South Africa has unveiled a bold strategy to counter the effects of new US tariffs, which will impose a 31% increase on South African exports starting April 2025. The government’s plan focuses on diversifying exports, boosting value-added production, and strengthening regional trade partnerships, particularly within Africa.
This move follows the US’s decision under President Donald Trump to implement global reciprocal tariffs, with South Africa facing significant economic challenges as a result. The tariffs affect various sectors of South Africa’s economy, including automotive, agriculture, food processing, chemicals, and manufacturing, sectors that rely heavily on exports to the US.
Trade Minister Parks Tau and International Relations Minister Ronald Lamola spoke to the media on Friday about the government’s response.

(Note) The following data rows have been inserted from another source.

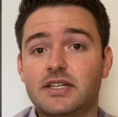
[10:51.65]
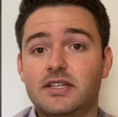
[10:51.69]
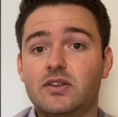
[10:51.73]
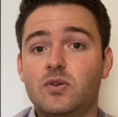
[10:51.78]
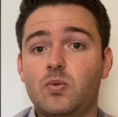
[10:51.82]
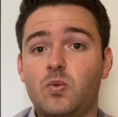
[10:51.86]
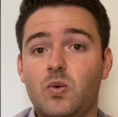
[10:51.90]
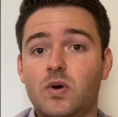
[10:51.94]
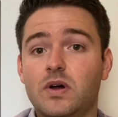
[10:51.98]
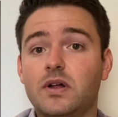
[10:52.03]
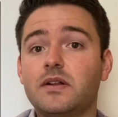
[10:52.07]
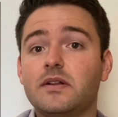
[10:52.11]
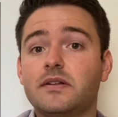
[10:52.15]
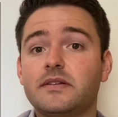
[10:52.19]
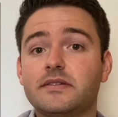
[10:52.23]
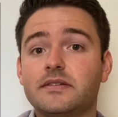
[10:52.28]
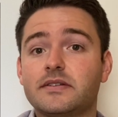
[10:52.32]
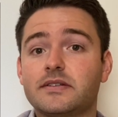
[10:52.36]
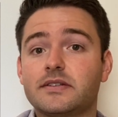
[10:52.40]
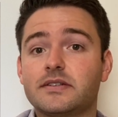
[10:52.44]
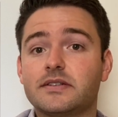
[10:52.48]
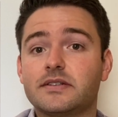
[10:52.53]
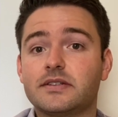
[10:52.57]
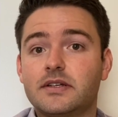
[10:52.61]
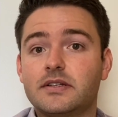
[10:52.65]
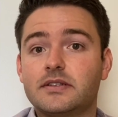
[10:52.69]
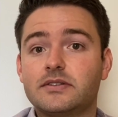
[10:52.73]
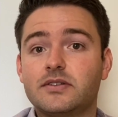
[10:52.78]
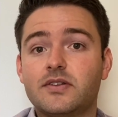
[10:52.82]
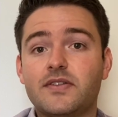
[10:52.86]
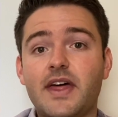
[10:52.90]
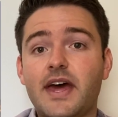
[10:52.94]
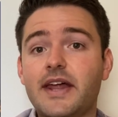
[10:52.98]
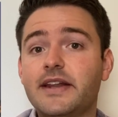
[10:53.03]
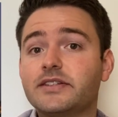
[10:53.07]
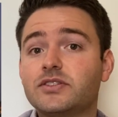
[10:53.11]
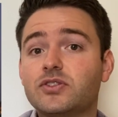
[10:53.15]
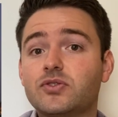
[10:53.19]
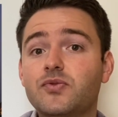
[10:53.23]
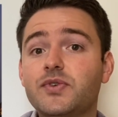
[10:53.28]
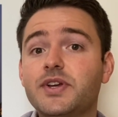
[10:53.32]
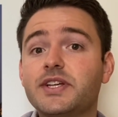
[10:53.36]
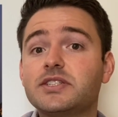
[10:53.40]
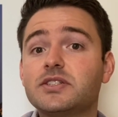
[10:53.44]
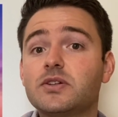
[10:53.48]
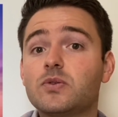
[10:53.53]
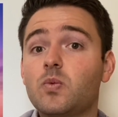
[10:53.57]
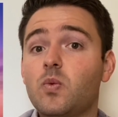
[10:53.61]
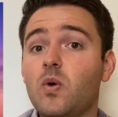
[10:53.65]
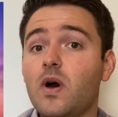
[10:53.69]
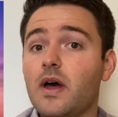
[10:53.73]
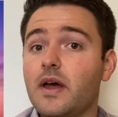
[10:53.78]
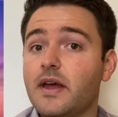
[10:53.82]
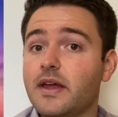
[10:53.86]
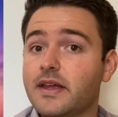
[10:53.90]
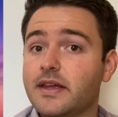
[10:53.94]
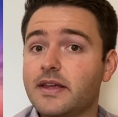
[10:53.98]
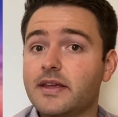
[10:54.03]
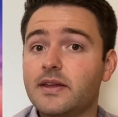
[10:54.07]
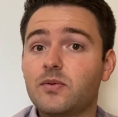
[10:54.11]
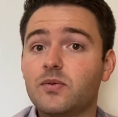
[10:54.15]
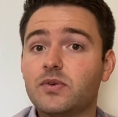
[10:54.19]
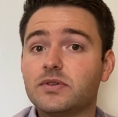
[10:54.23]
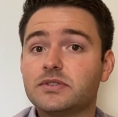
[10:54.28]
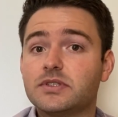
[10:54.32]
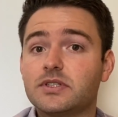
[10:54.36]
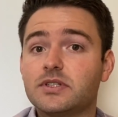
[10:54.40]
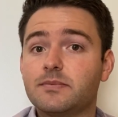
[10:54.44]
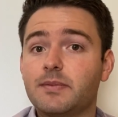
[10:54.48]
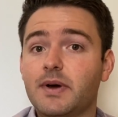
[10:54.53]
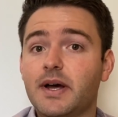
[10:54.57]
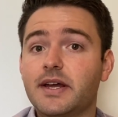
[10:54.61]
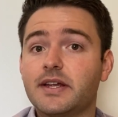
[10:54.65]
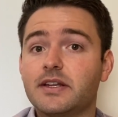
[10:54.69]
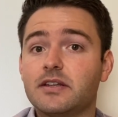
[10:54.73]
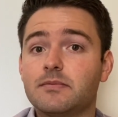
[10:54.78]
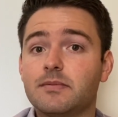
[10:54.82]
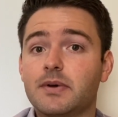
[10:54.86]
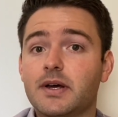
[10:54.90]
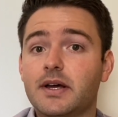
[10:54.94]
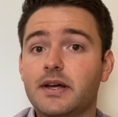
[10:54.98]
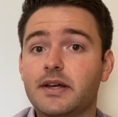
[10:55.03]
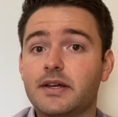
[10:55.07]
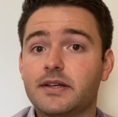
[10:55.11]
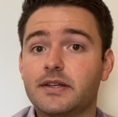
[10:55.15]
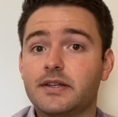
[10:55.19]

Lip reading: the world. So that is the reason why he wanted to buy in Dubai.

They expressed confidence that South Africa would continue to navigate the challenges while pursuing economic growth, industrial development, and the well-being of its people.
According to Lamola, South Africa’s approach includes negotiating better trade agreements with the US and leveraging the African Continental Free Trade Area (AfCFTA) to boost trade across the continent. In addition, the government plans to focus on high-value manufacturing to reduce exposure to tariffs and explore new markets in Africa, Asia, Europe, and other regions.

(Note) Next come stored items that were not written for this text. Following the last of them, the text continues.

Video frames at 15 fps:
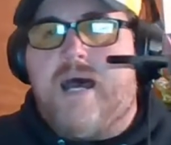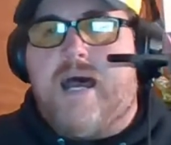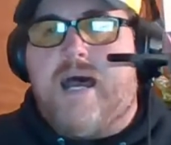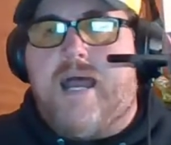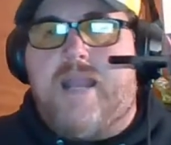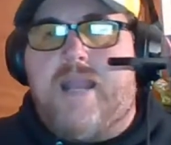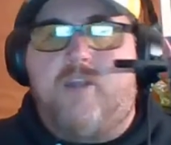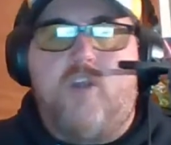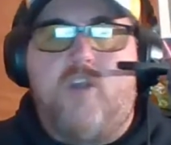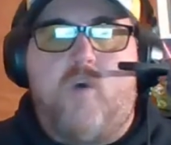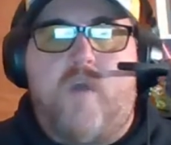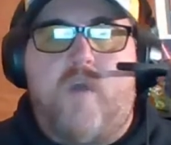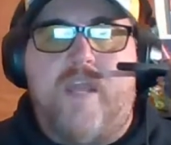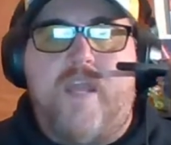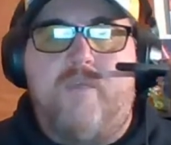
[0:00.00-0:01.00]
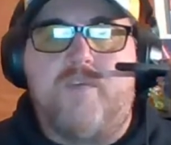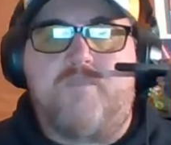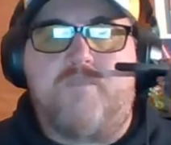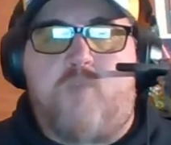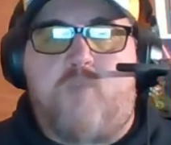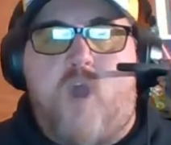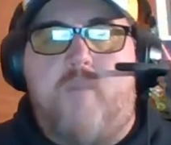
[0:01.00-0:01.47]
I don't know what he was
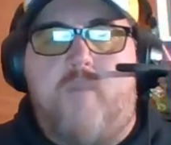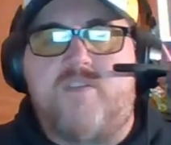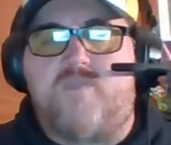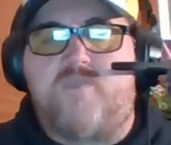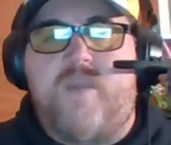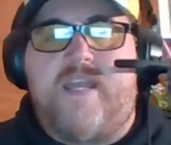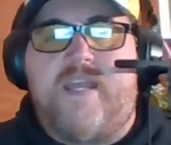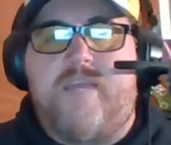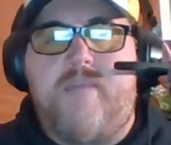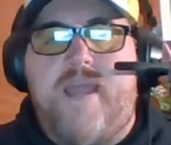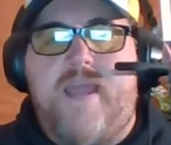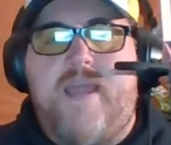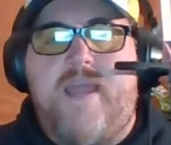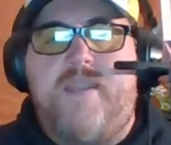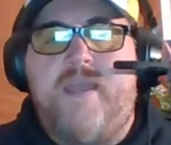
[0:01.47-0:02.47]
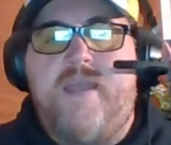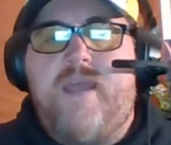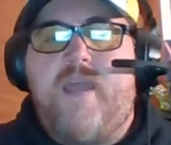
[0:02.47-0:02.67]
promised when he came in.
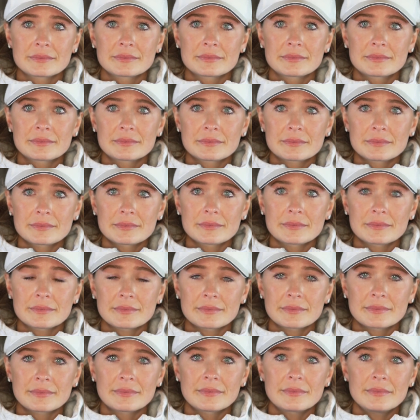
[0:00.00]
we had kind of
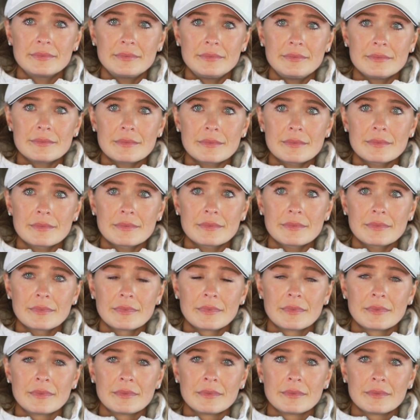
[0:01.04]
positioned going
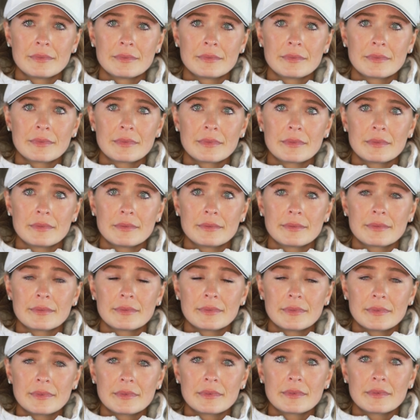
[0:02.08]
back to November, like
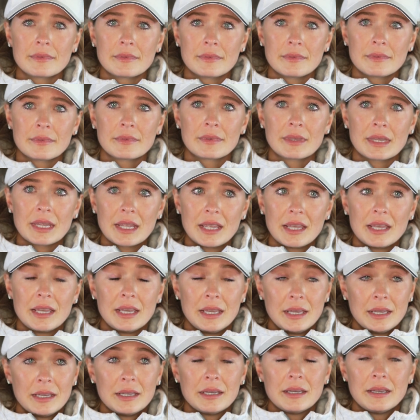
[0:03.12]
our entire year
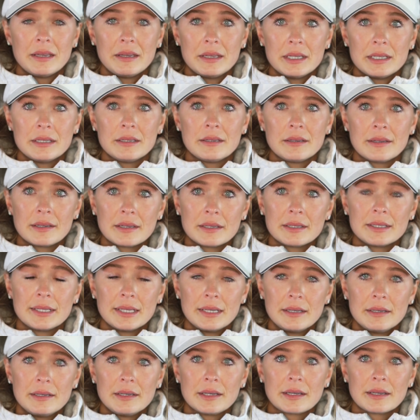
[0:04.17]
around that one
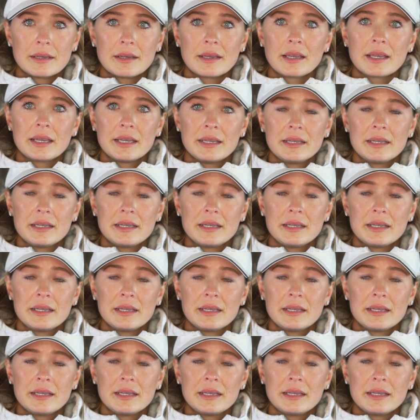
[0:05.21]
qualifier.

The South African government also plans strategic investments in industries that are directly impacted by the tariffs, prioritizing modernization and targeted infrastructure projects to strengthen the industrial base.
Lamola further highlighted that the country would work to reduce its reliance on a single export market, diversifying its trade to ensure economic resilience. South Africa’s average tariff is currently 7.6%, and Lamola called for clarity on the US’s decision to impose a 31% tariff, especially considering the trade imbalance between the two nations. While the US accounts for 7.45% of South Africa’s exports, South Africa represents only 0.4% of US imports.
The new tariffs threaten to nullify the trade benefits South Africa enjoys under the Africa Growth and Opportunity Act (AGOA), which has allowed preferential access to the US market for Sub-Saharan African countries.
Despite the setback, Lamola expressed optimism about the future, stressing the need to renegotiate fairer trade agreements with the US to secure long-term trade stability.
Minister Tau also called for transparency in tariff calculations and advocated for reforming the World Trade Organization (WTO) to ensure more equitable global trade practices. He stressed the importance of reinforcing multilateral trade systems and ensuring transparency across all international trade relations.